<<<<

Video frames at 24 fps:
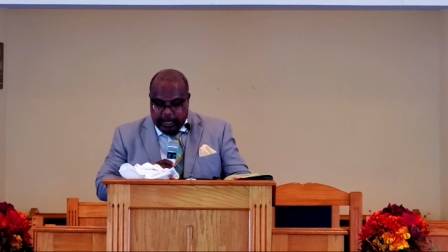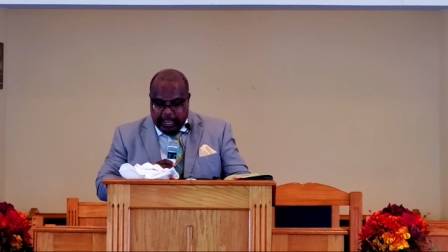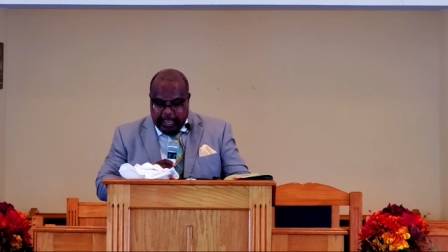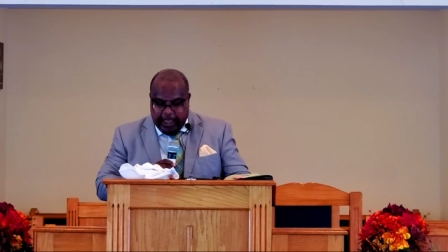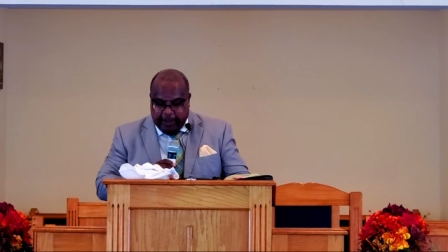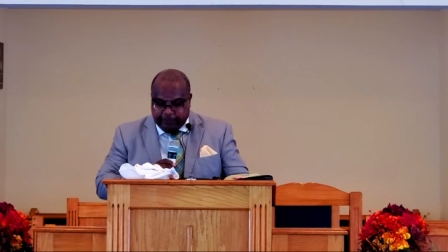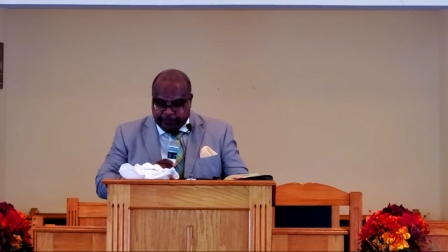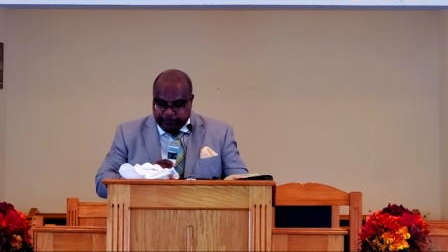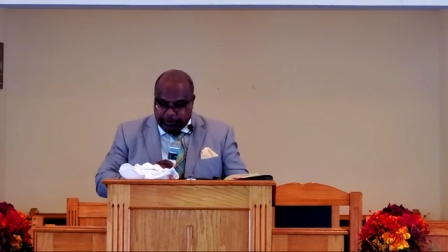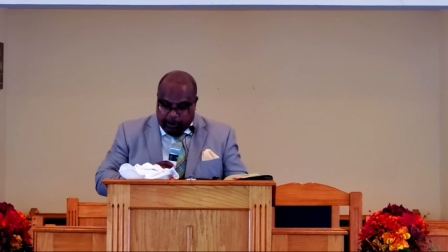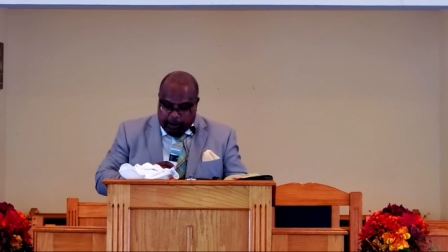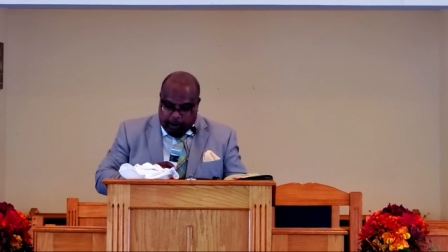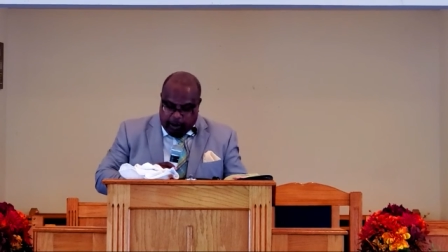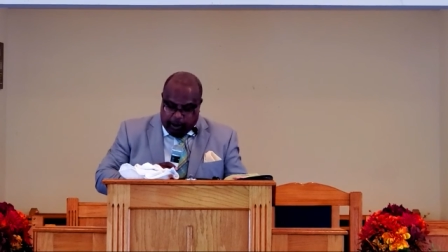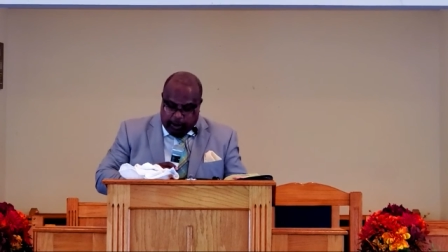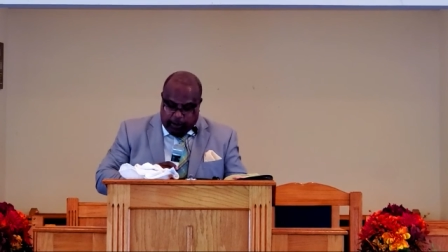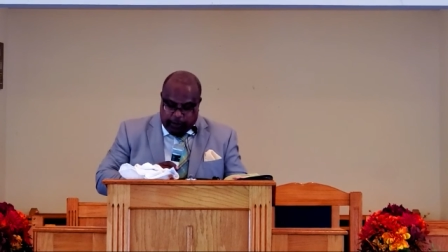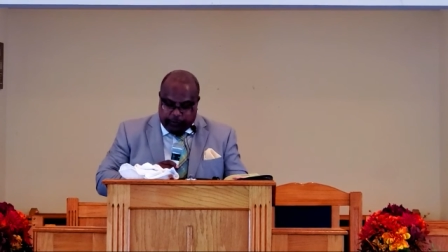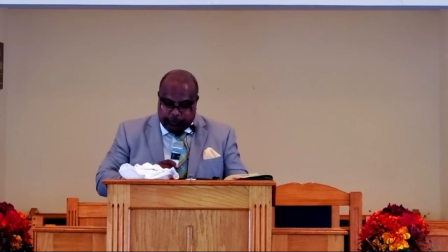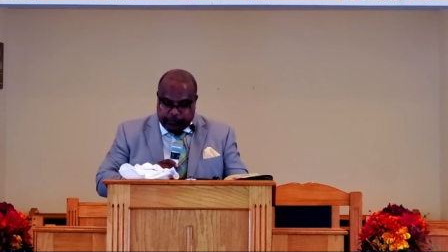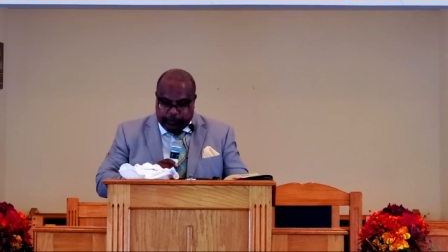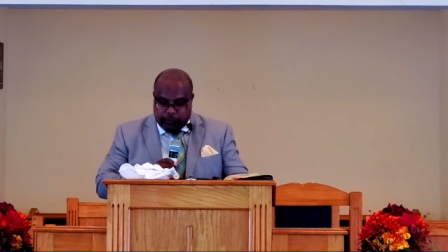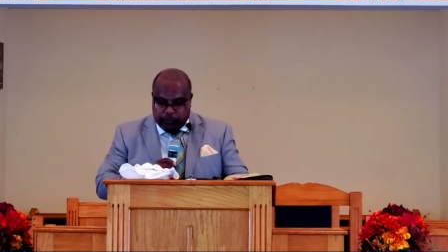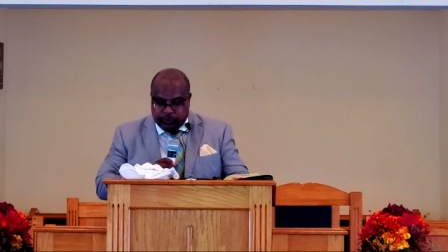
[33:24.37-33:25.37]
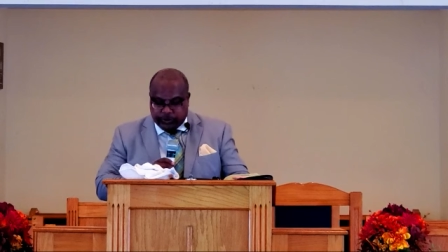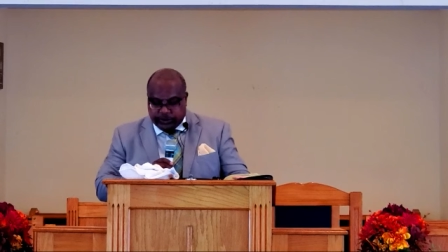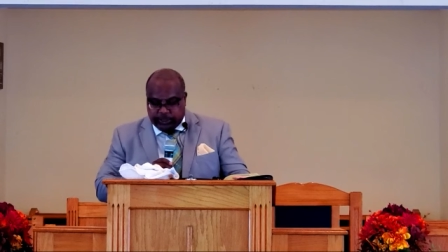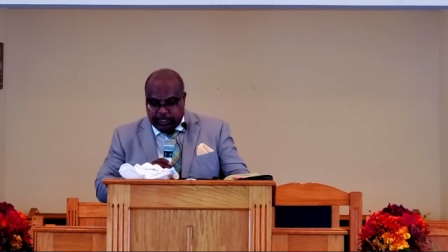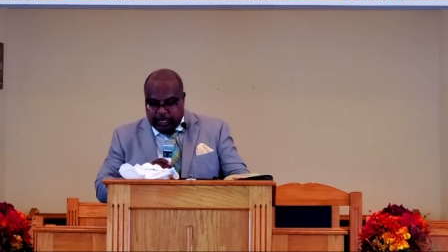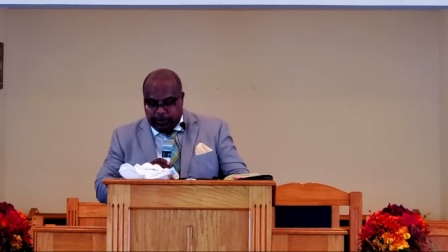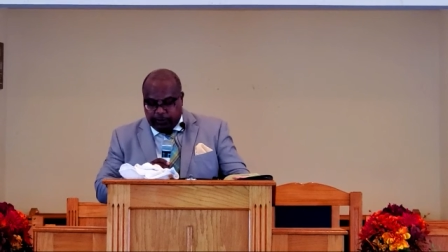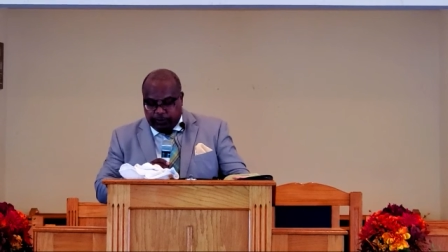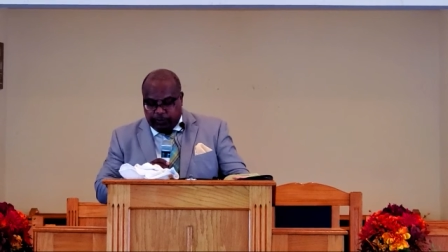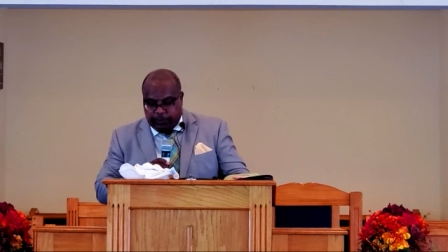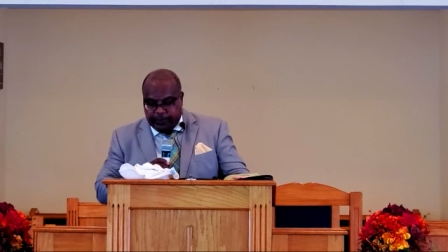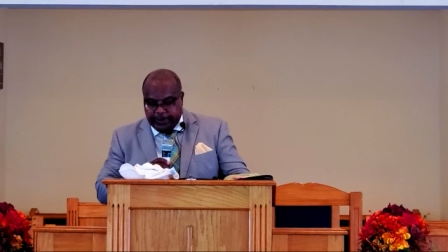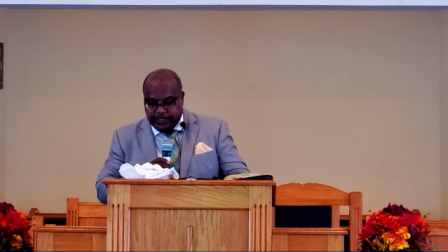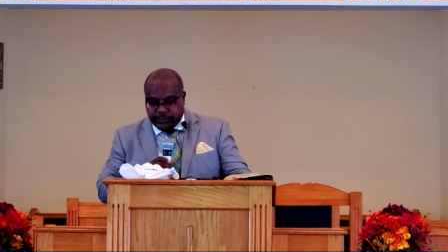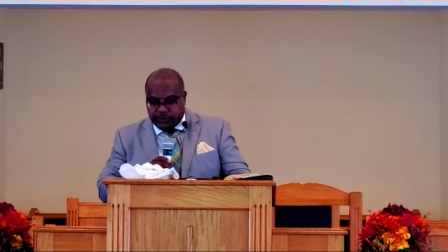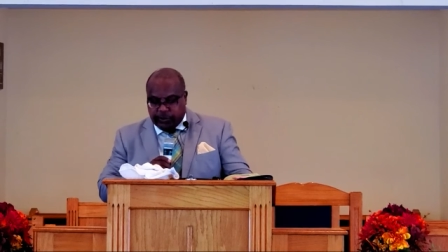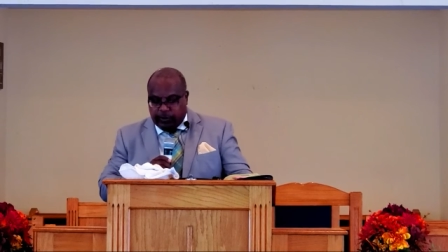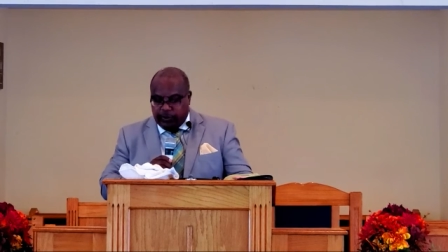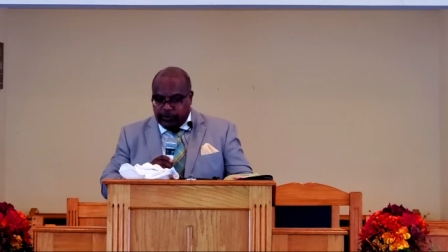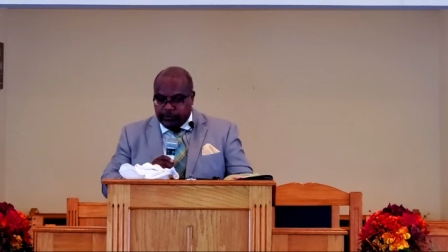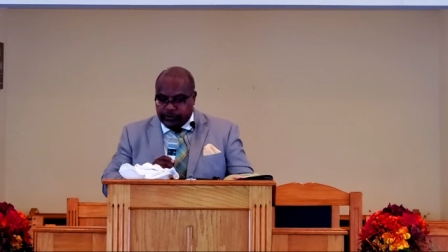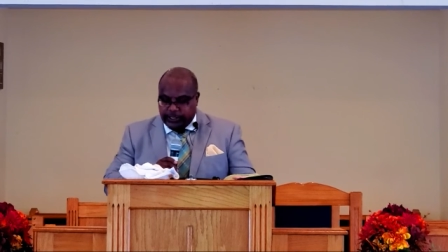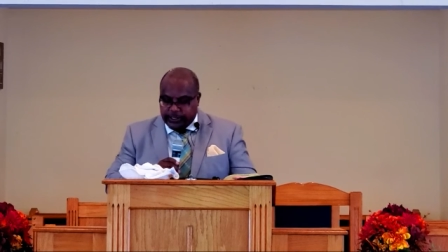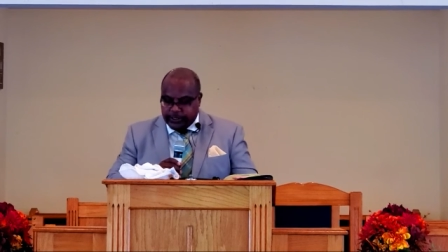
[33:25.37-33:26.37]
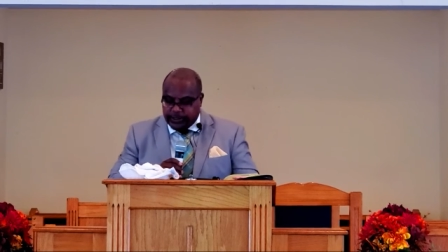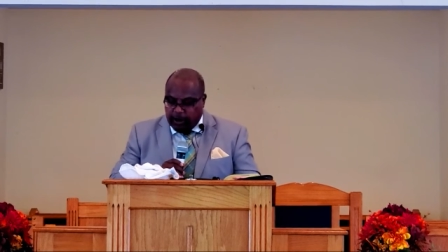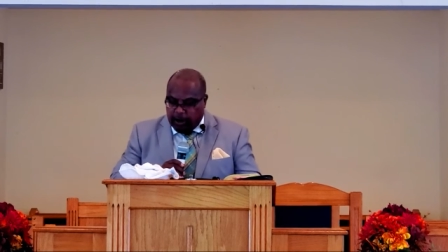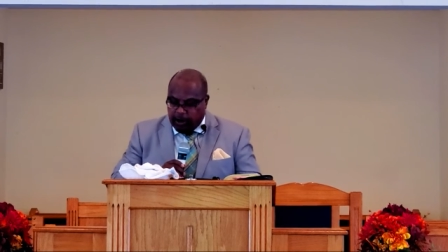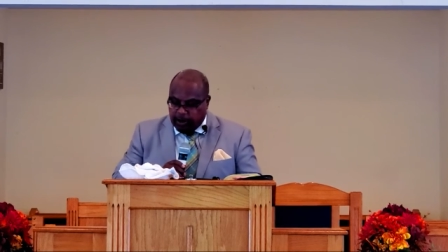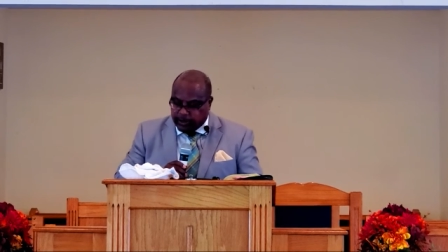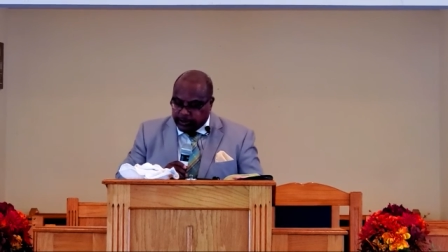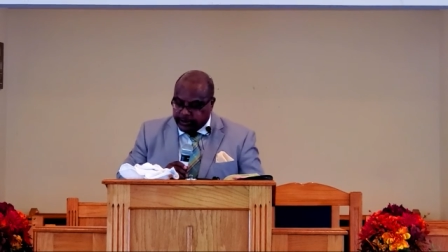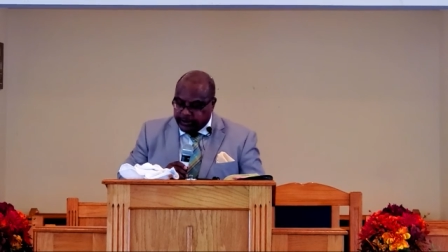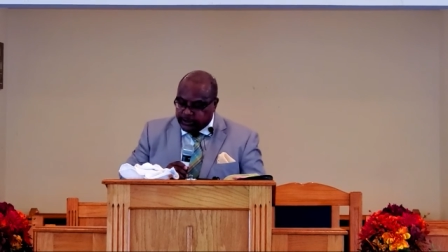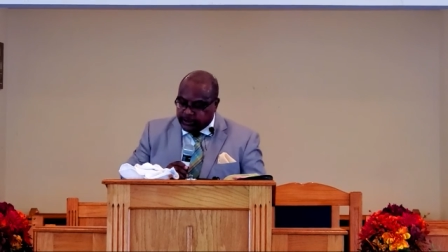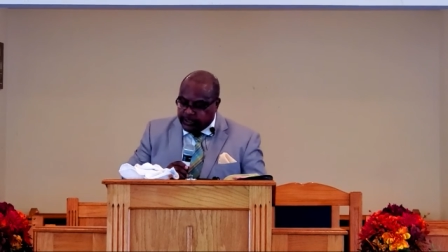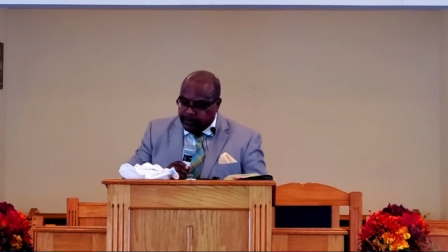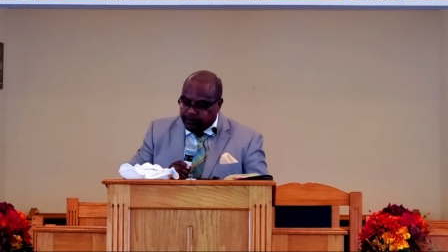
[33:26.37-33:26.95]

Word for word: after all the sun will be turned to darkness,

>>>>

• Task description
Your copy of the listing should match it exactly, apart from the pictures, which are left out.

• Answer space
Video frames at 24 fps:
[33:24.37-33:25.37]
[33:25.37-33:26.37]
[33:26.37-33:26.95]

Word for word: after all the sun will be turned to darkness,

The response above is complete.